#### [Records for the task]
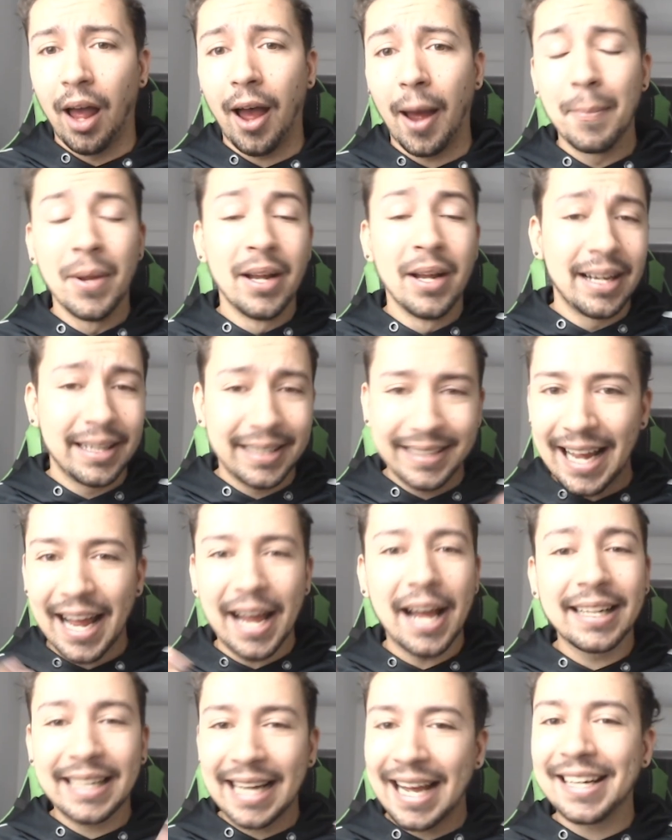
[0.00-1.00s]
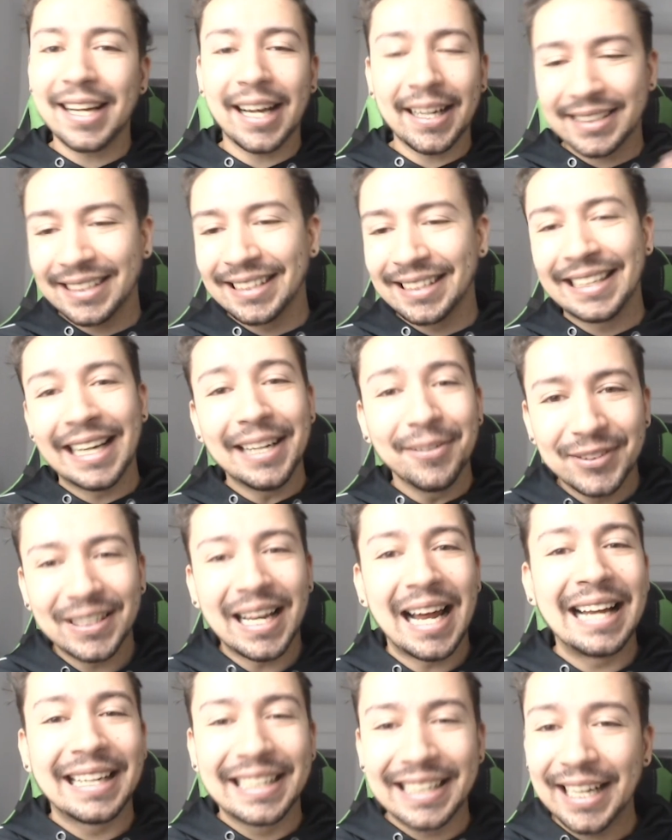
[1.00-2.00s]
Again, as I keep
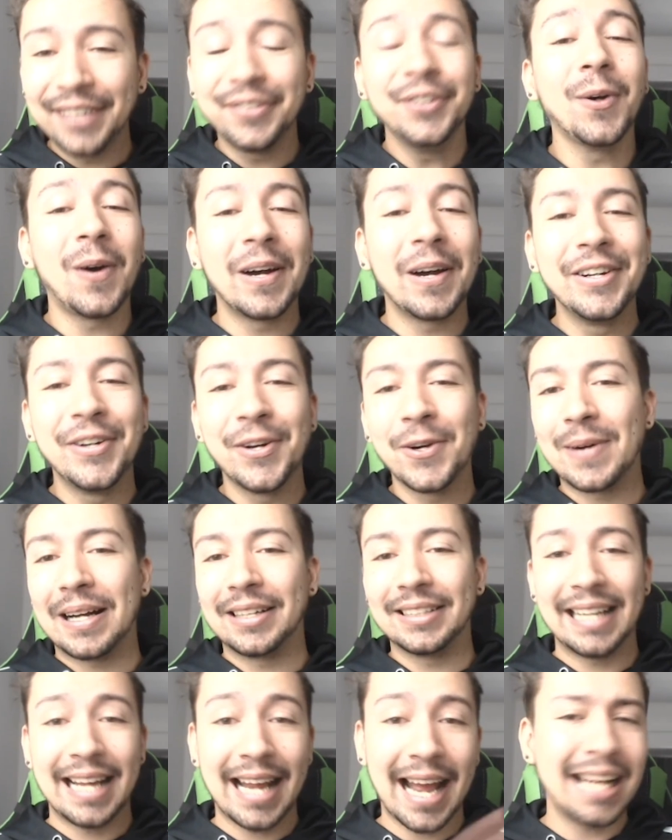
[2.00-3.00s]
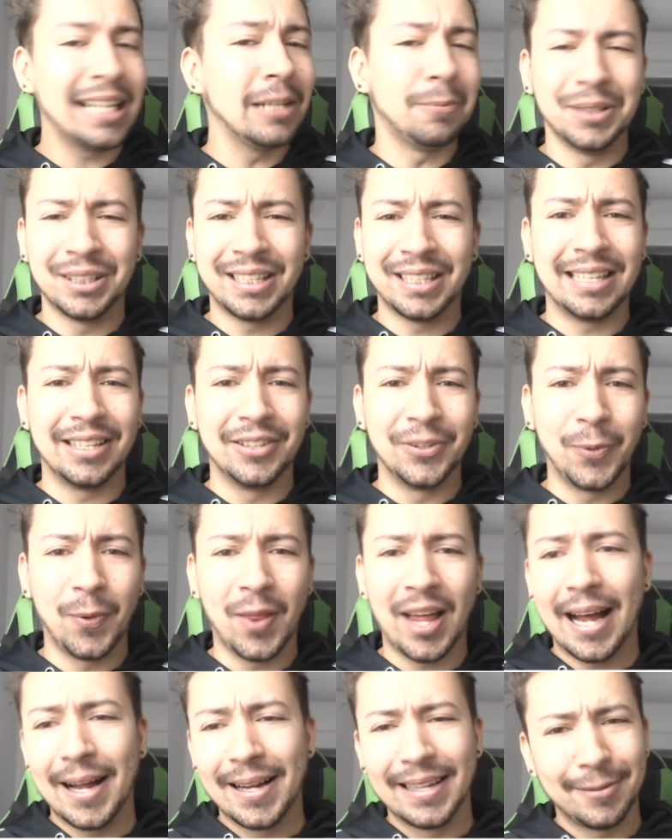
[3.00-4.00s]
saying, if you are new around here, 80% and
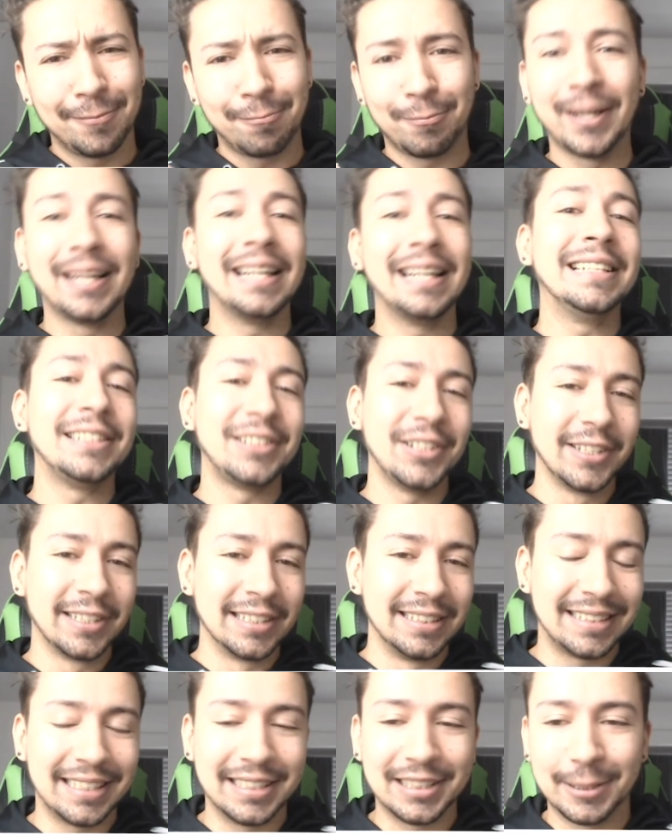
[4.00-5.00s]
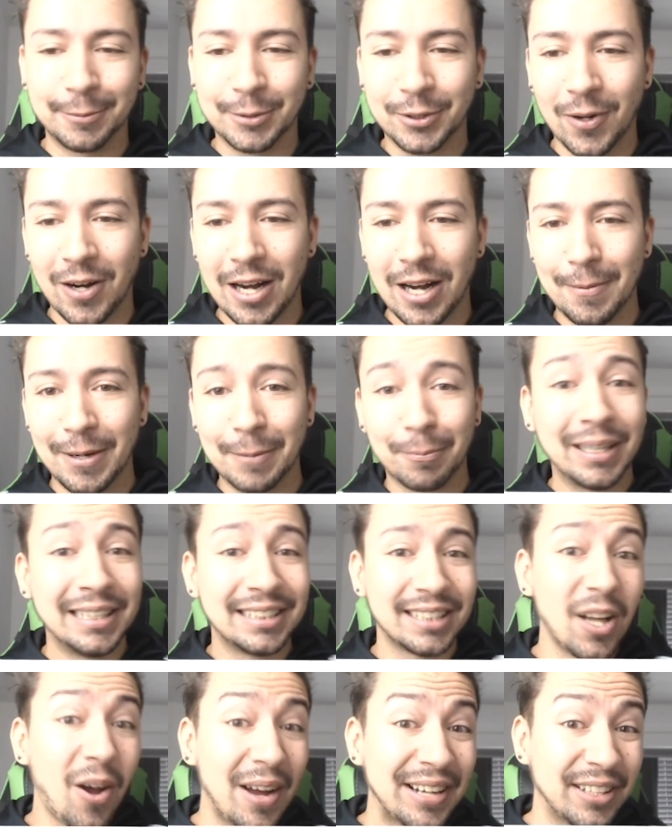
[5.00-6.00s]
all that, please do consider subscribing.
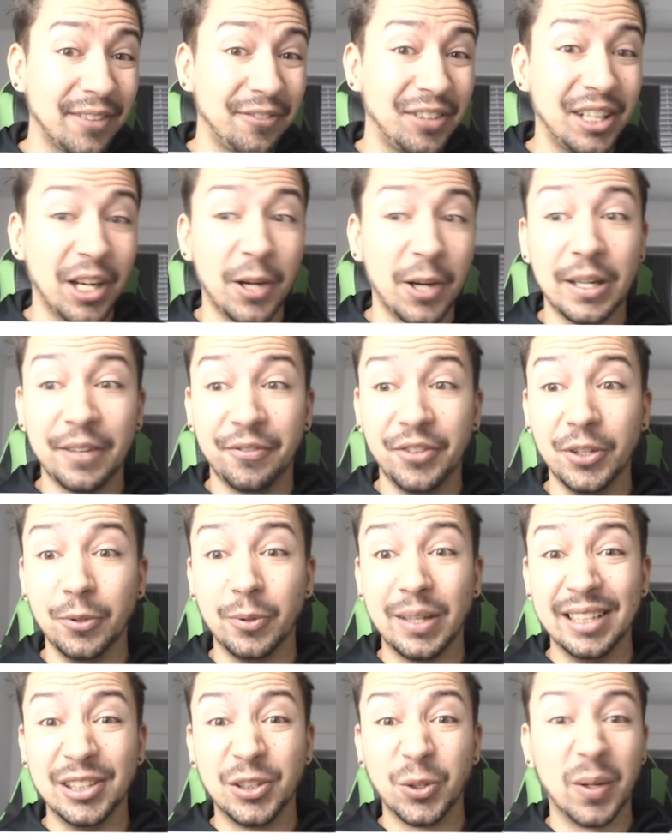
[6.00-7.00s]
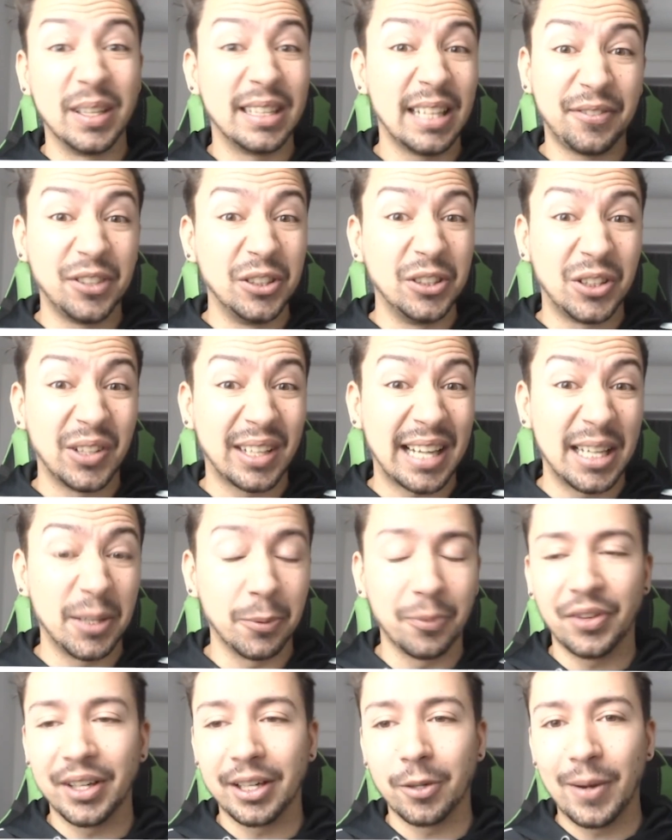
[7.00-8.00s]
Please like the video if you enjoyed it, if you took
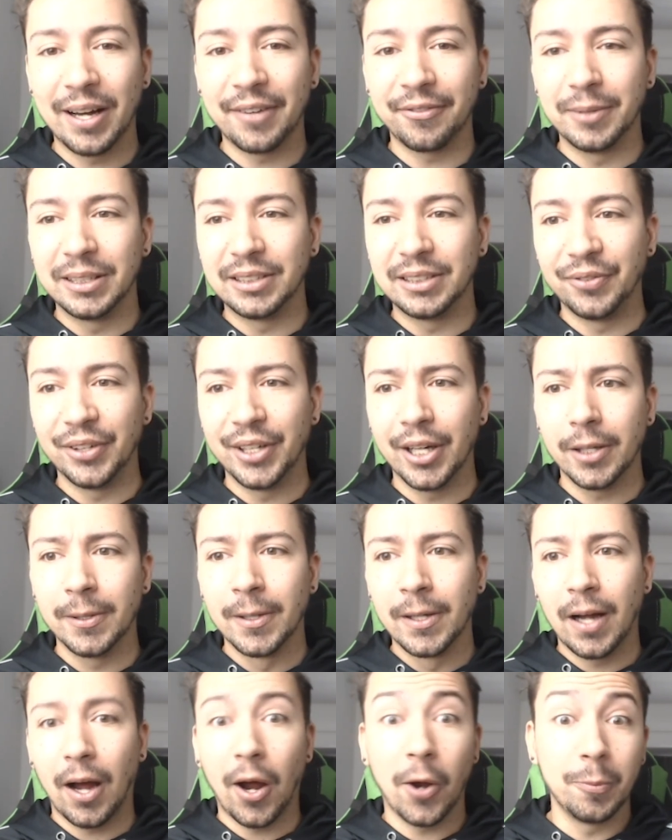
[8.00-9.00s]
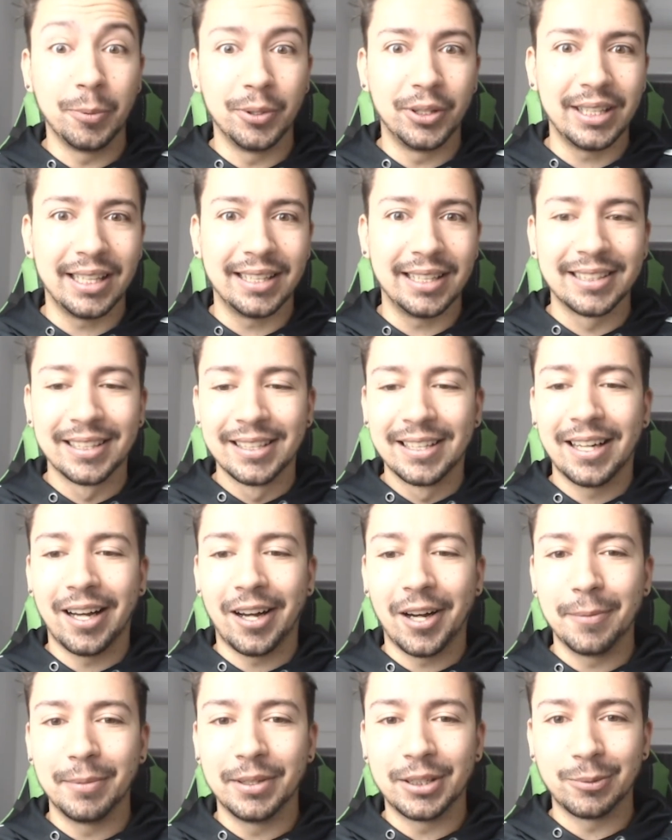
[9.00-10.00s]
anything away from this video. I hope you did.
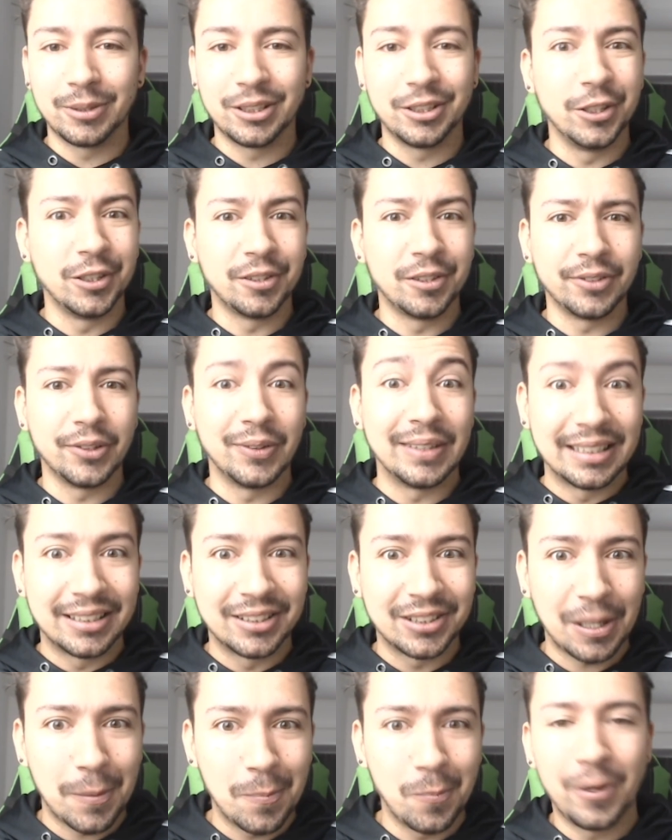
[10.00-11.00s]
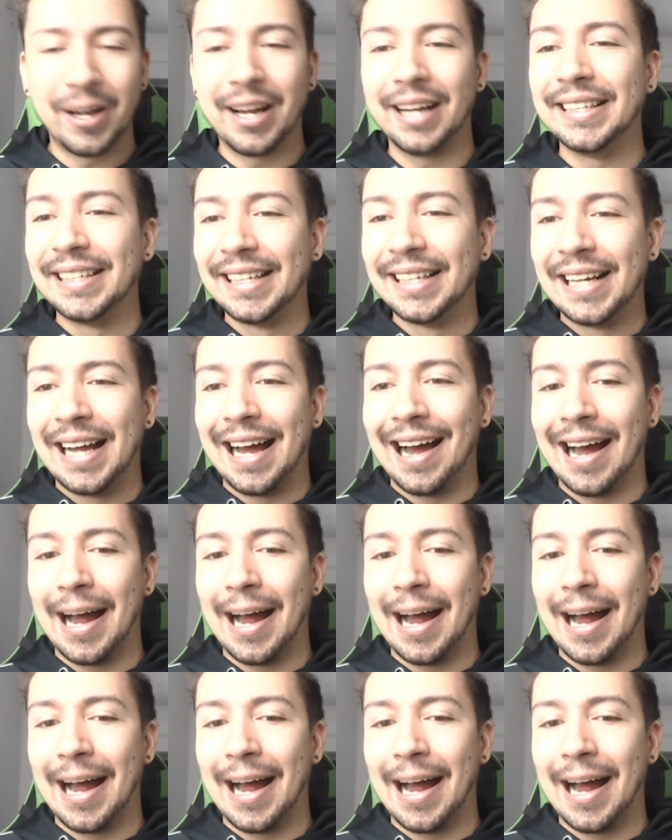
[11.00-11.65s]
I hope this was useful in some way.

#### [Directions]
Only the pictures are dropped. Otherwise, write out the listing exactly.

#### [Result of the exercise]
[0.00-1.00s]
[1.00-2.00s]
Again, as I keep
[2.00-3.00s]
[3.00-4.00s]
saying, if you are new around here, 80% and
[4.00-5.00s]
[5.00-6.00s]
all that, please do consider subscribing.
[6.00-7.00s]
[7.00-8.00s]
Please like the video if you enjoyed it, if you took
[8.00-9.00s]
[9.00-10.00s]
anything away from this video. I hope you did.
[10.00-11.00s]
[11.00-11.65s]
I hope this was useful in some way.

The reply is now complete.